Brief: The lines running from the one that contains "[276.27-276.59s]" to the end of the records below are what to reproduce, exactly and without pictures.

Listed records:
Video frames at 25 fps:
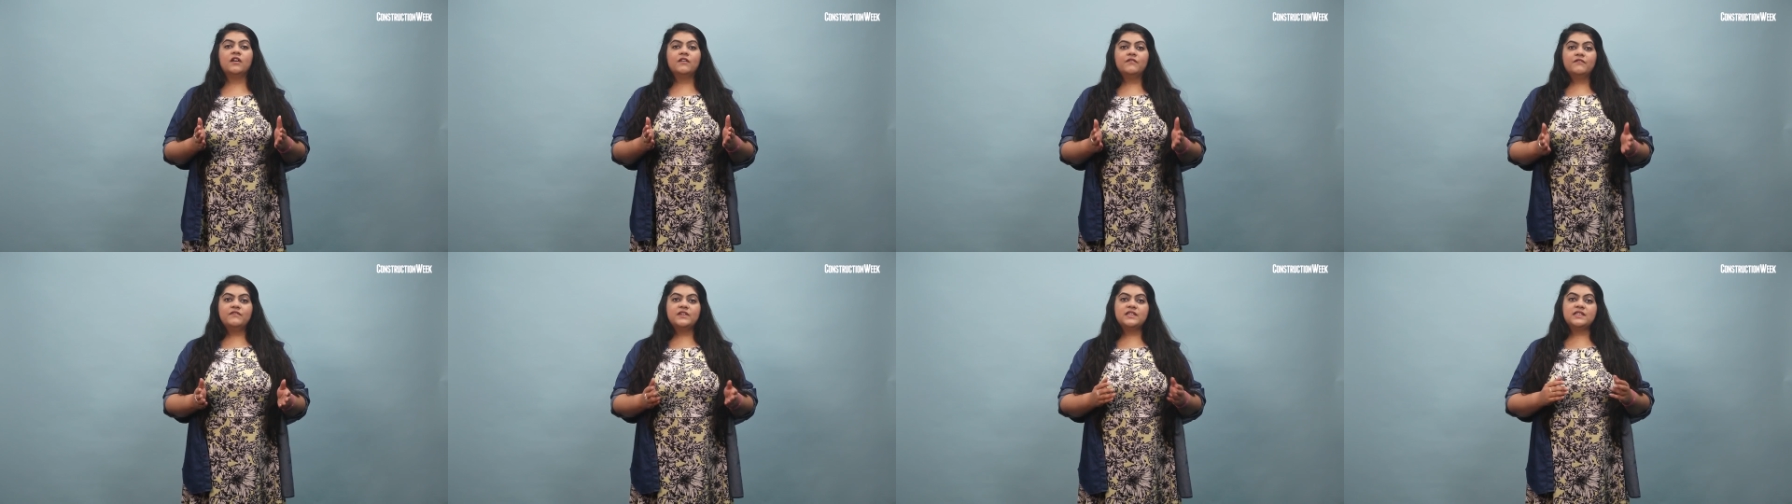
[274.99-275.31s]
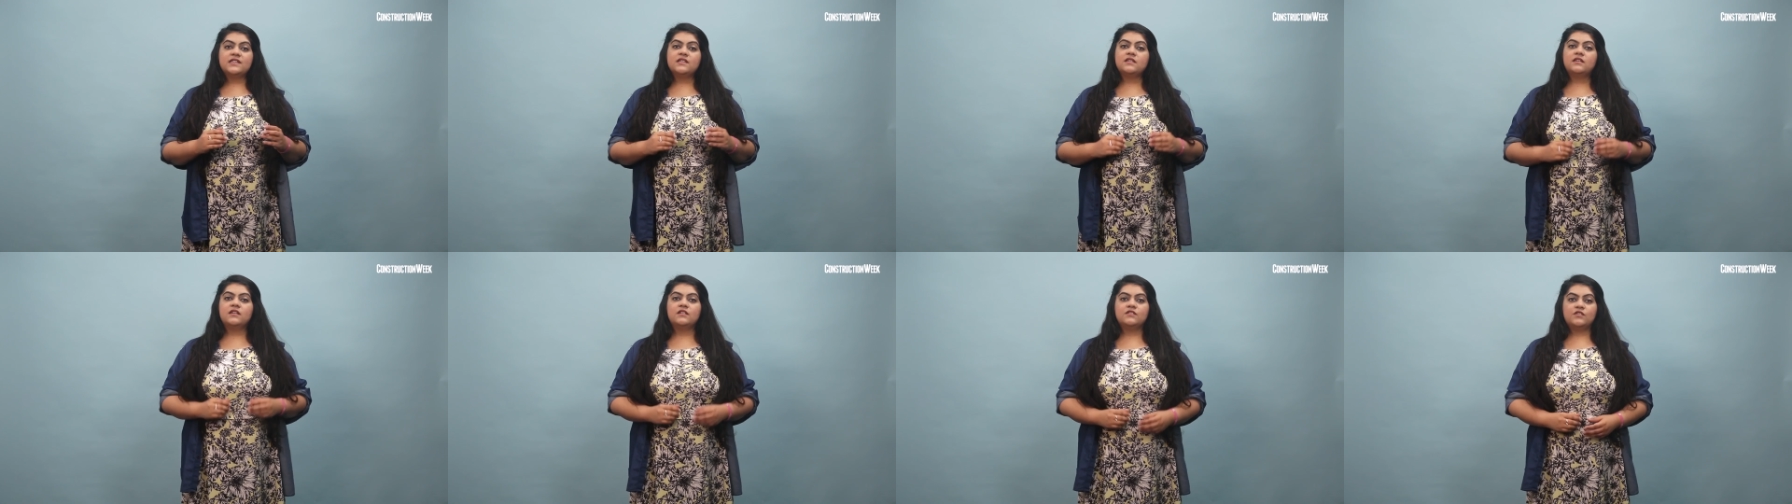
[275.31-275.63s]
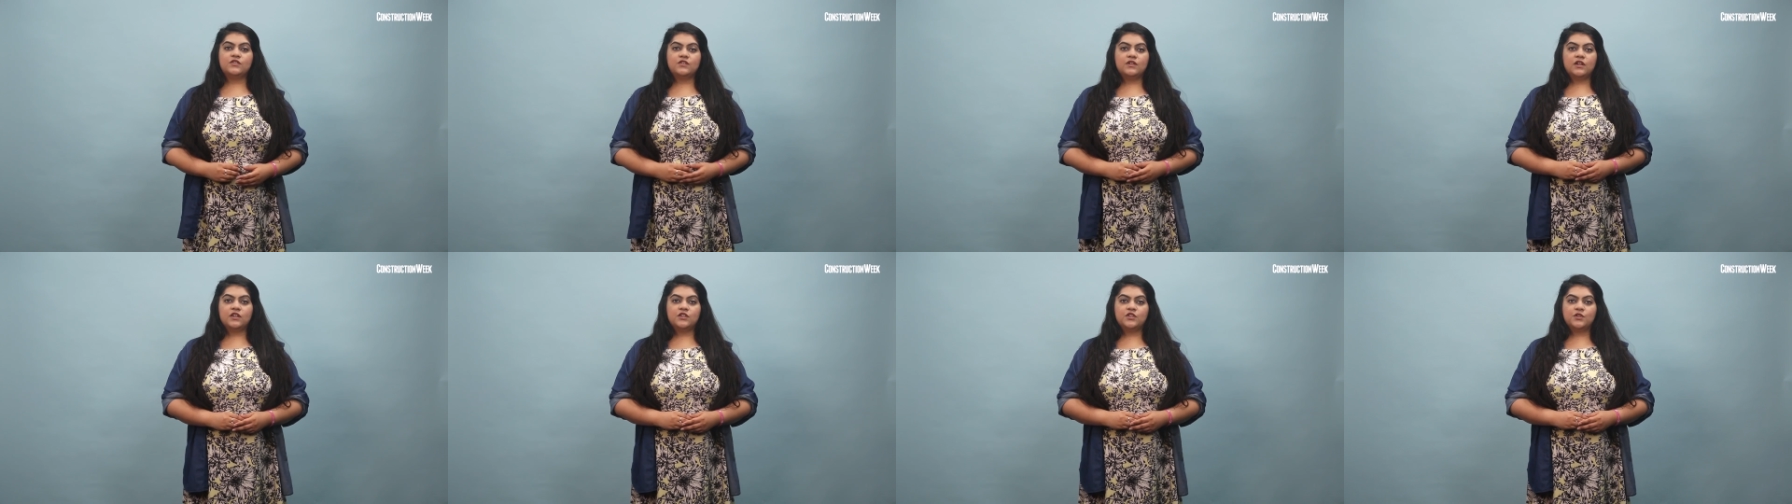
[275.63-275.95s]
visit
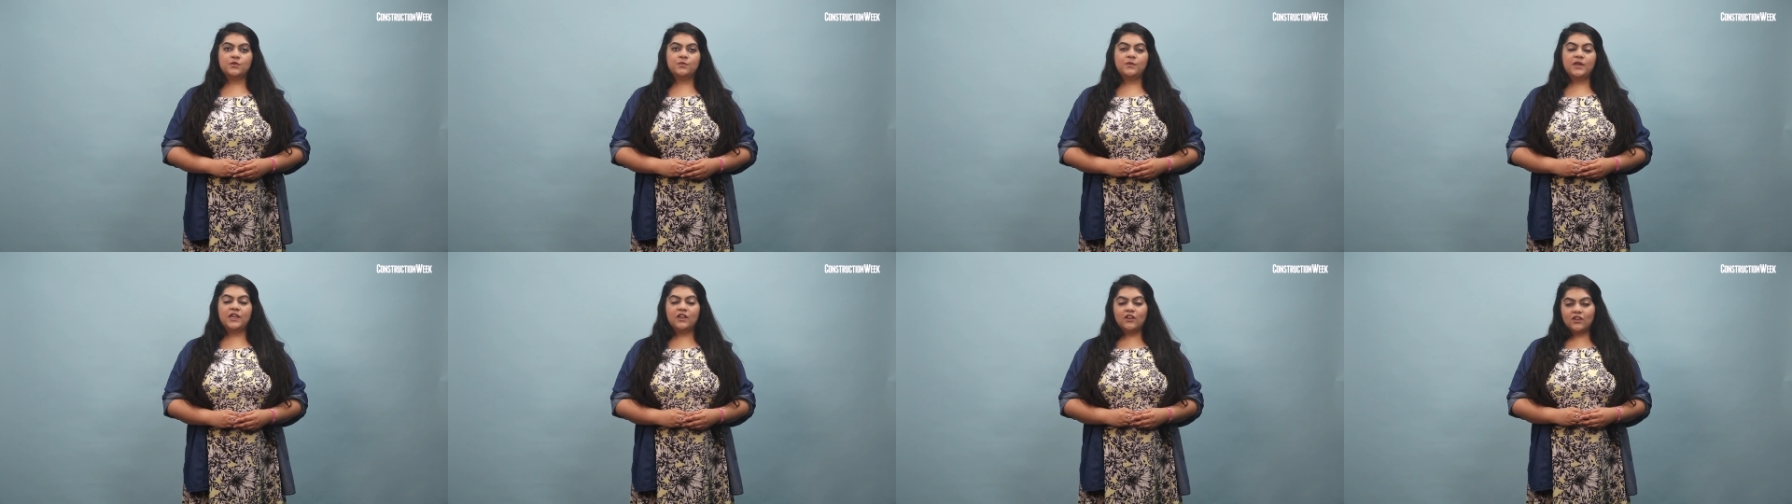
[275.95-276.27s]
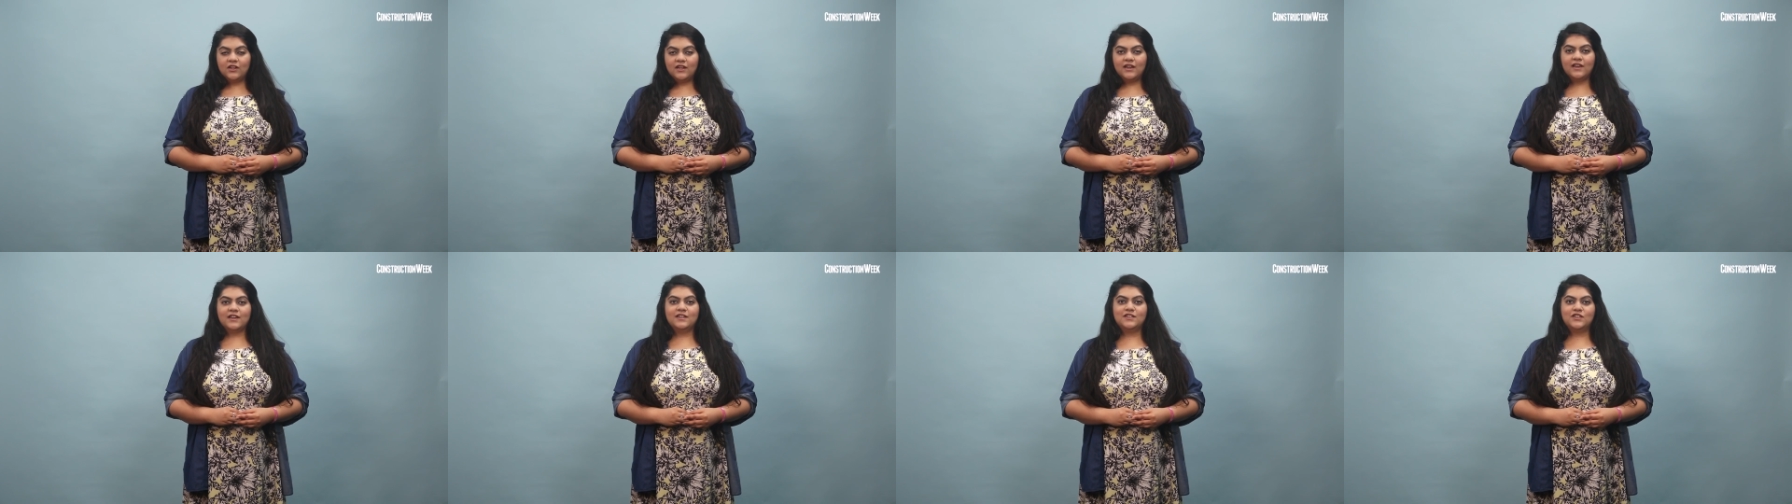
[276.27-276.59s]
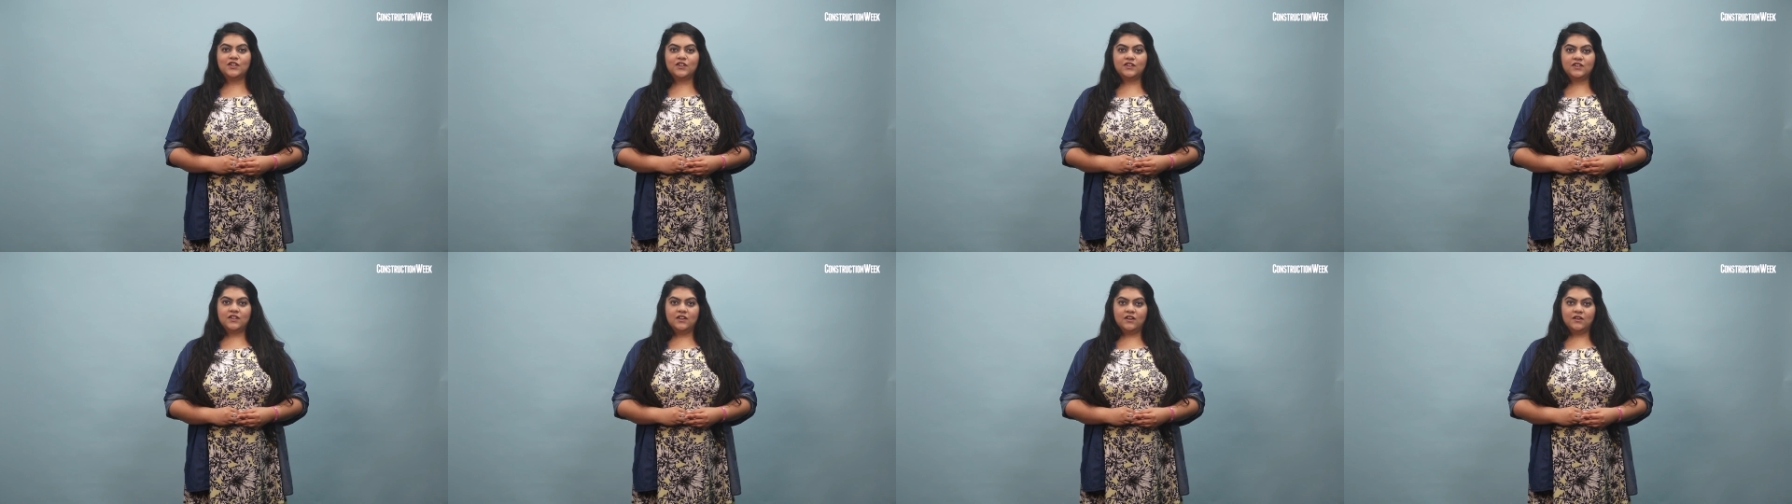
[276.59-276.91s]

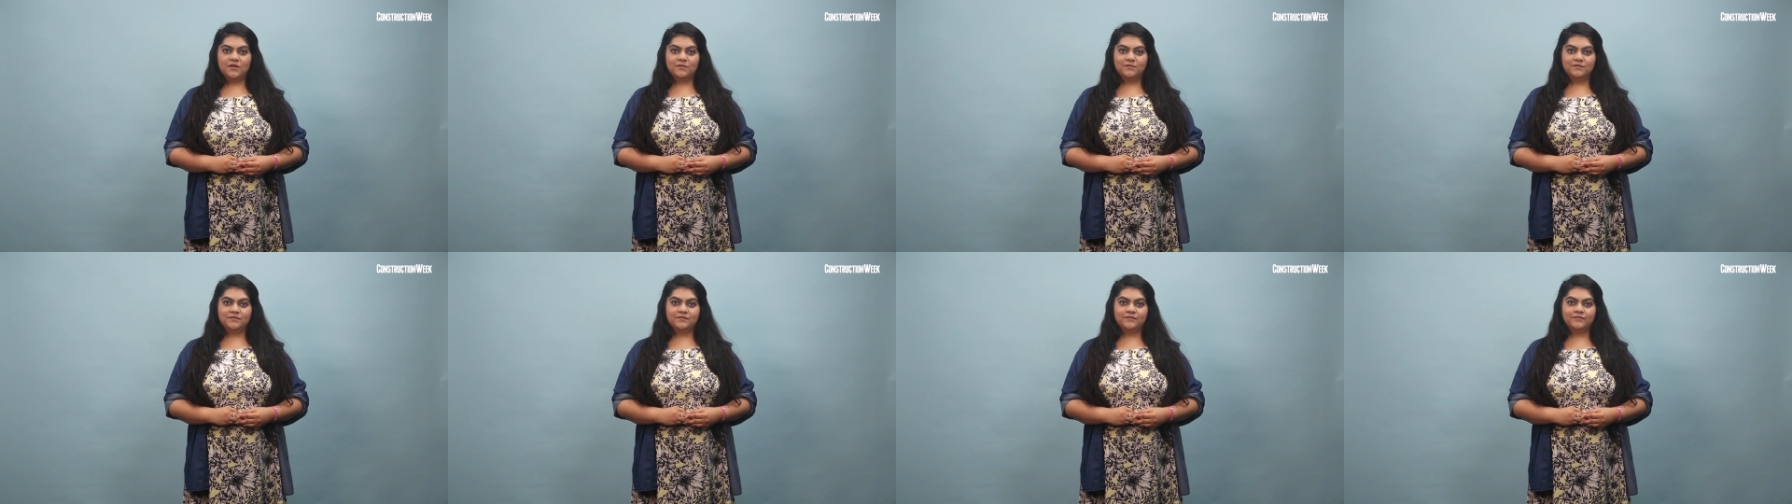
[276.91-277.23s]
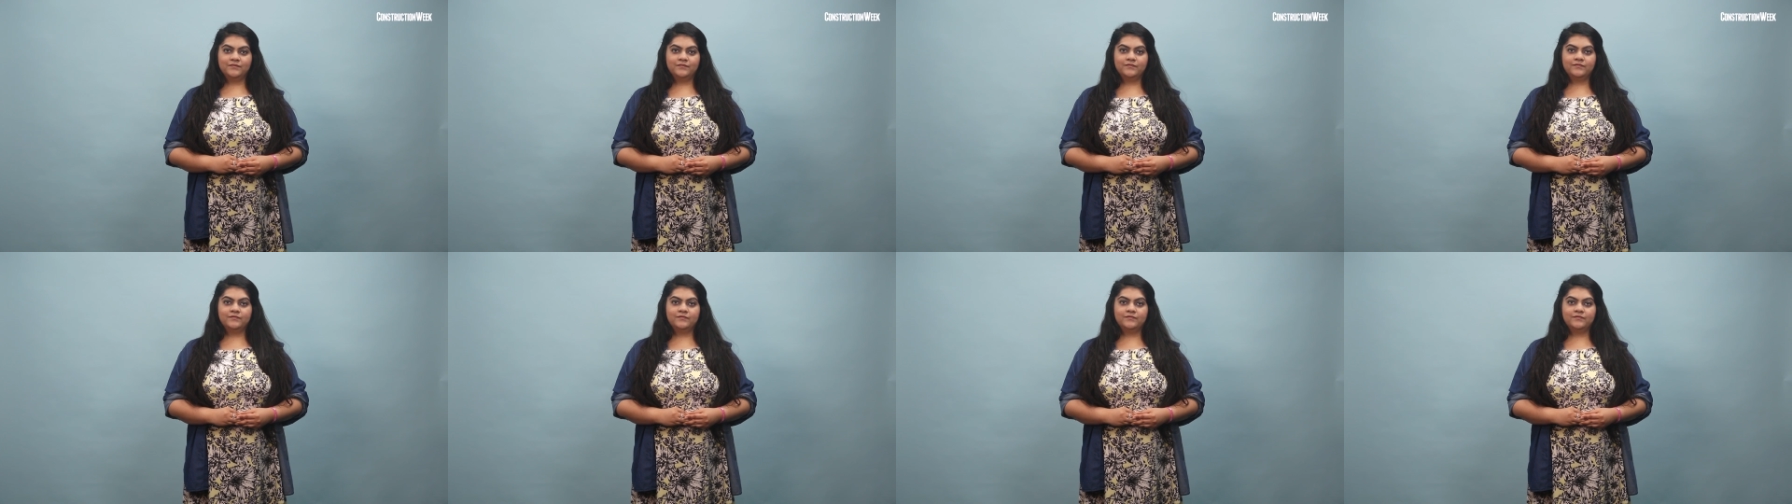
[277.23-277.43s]
constructionweekonline.com.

Your solution:
[276.27-276.59s]
[276.59-276.91s]

[276.91-277.23s]
[277.23-277.43s]
constructionweekonline.com.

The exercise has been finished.